Spokesman:  Mr. Salamé has been, I think, intensifying his contacts with all the parties in order to pass on the message, which we're expressing publicly and privately, which we need to see a halt to the fighting, a return to negotiations.  The Libyan people have been suffering, especially those around Tripoli, as we've been saying.  And now we're seeing yet another case of migrants and refugees being on the front lines of death and destruction in what is clearly… I mean, any of these attacks are unacceptable, but to see this sort of attack is really almost beyond words.  Yeah, go ahead.

Question:  My second question was that Iran's president, Hassan Rouhani, said today that Iran will increase the enrichment of uranium to any amount that it wants, beginning on Sunday.  Does the Secretary‑General have any reaction to this announcement?

Spokesman:  I think we'll wait and see what actually happens.  I mean, from our point of view, I think our message is clear, is that the parties need to do whatever they can to preserve the JCPOA (Joint Comprehensive Plan of Action), which was, in our mind, an instrument of stability.  Yep?

Question:  So, the SG is calling for accountability.  Is he planning to take any step in this direction, or is he calling on the Security Council to establish accountability or… because we know that it's a civil war.

Spokesman:  Yeah, I think we need to take things one step at a time in terms of looking at who is responsible for this incident.  First, it is up to the Government of Libya to do an initial investigation.  Let's see what happens, and then other steps may need to be taken, but the death of people in such a callous way needs to be investigated.

Question:  And is the UN or any of the UN bodies will be part of this investigation…

Spokesman:  I think… I mean, literally, I think we need to… the rescue operations, from what I gather, are still going on.  So, I think things need to be done by step.  And, as I said, Ms. DiCarlo will brief the Council this afternoon.  Yes, Mr. Reynolds?

Question:  Thank you.  You noticed both Mr. Salamé and Commissioner Bachelet mentioned that these could constitute war crimes.  So, I'm just… I know it's early days, but can you give us a sense of how a determination along those lines might be made at some point that a war crime was committed?

Spokesman:  I think, a lot… and I don't want to prejudge whatever will come out, but, obviously, the issue of intent will play a big part.  And that's why we need to see an investigation.  Edie and then… sorry, we'll… and then Masood.  Go ahead.

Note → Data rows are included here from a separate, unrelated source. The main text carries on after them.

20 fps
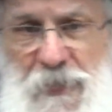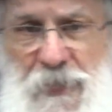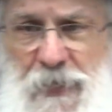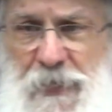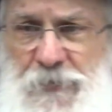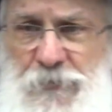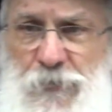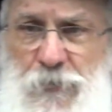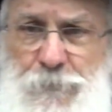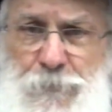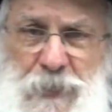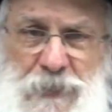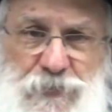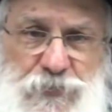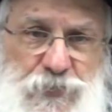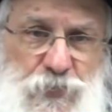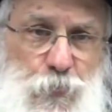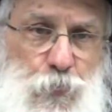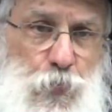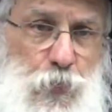And there are a
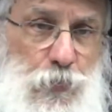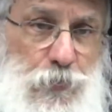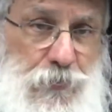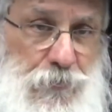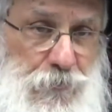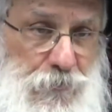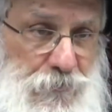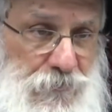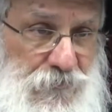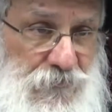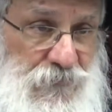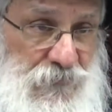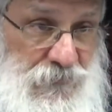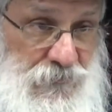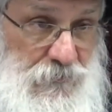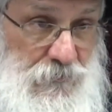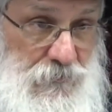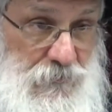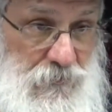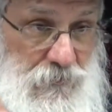bunch of
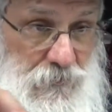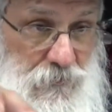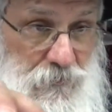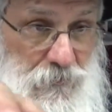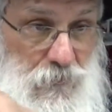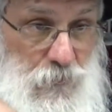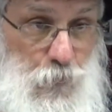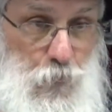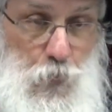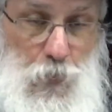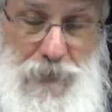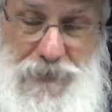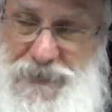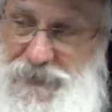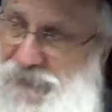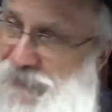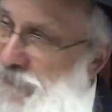workers walking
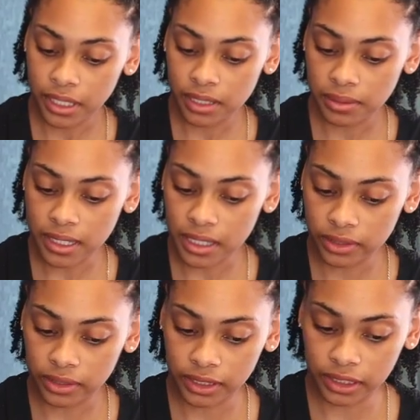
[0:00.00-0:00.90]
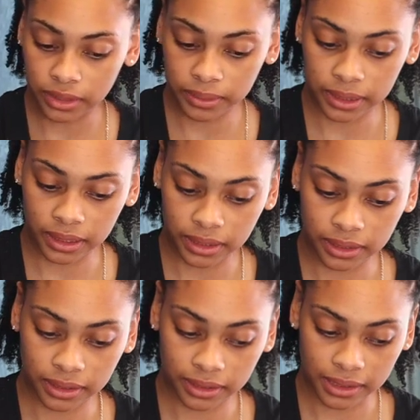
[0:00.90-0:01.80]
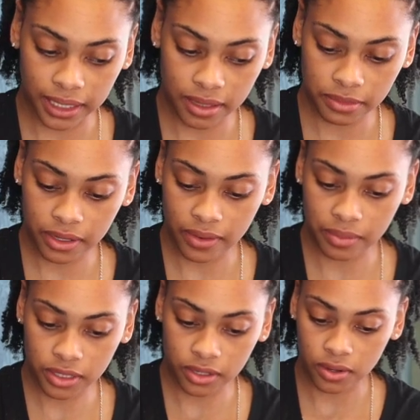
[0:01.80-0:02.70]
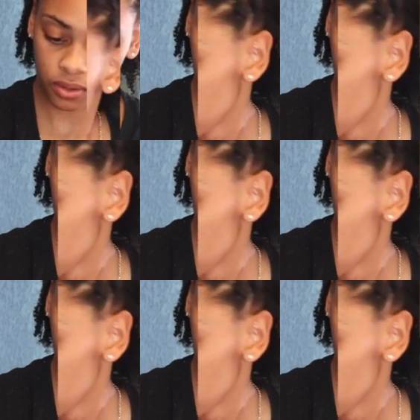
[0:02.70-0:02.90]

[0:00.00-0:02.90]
get some color on this twist. I can't believe I missed a whole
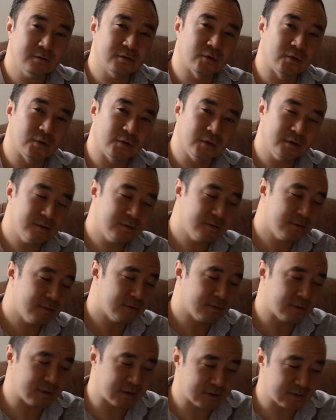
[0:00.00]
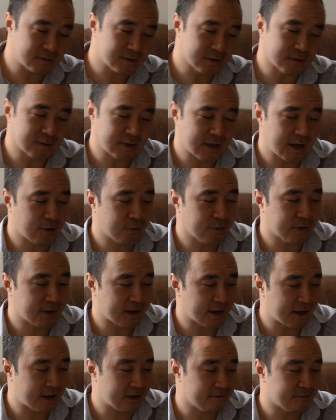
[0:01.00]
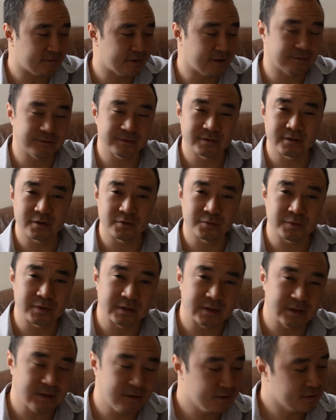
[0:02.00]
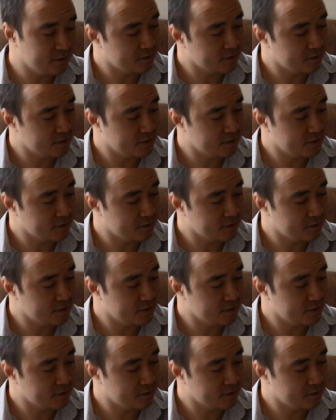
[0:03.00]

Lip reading: chord, and so now we have every note we need.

Question:  Steph, in… the Secretary‑General said he wants an independent investigation, and you just talked about an investigation by Libyan authorities.  Does the Secretary‑General believe that the Libyan authorities can independently investigate this incident?

Spokesman:  I think… you know, I don't want to prejudge whatever will be set up, but Governments can set up investigations that are independent.  Yes, Evelyn, then Masood.

Question:  Thank you, Steph.  On Libya again, who hit the… who bombed the camps?  Who struck them?  Was it… The Government said it was General [Khalifa] Haftar?

Spokesman:  We are not in a position to make that sort of determination at this point.  That's why this incident also needs to be investigated.

Question:  But it's hard to say they've committed humanitarian crimes without knowing committed who them.

Spokesman:  But it's clear that ordnances came from the sky and hit this migrant centre.  Yes, Masood‑ji?

Question:  On Iran again, Stéphane, the Iranians of course are also saying… has asked the European Union and other nations to help them with the stringent — what do you call — sanctions being, again, imposed on Iran.  So, they're… they are reacting to what is being done to them.  So, is the Secretary‑General… has the Secretary‑General talked to anybody in Iran and stuff and otherwise with the European Union, how to mitigate this crisis?

Spokesman:  Contacts on this issue have been had at various levels with key interlocutors.  Thank you.  See you… no, I won't see you.

For information media. Not an official record.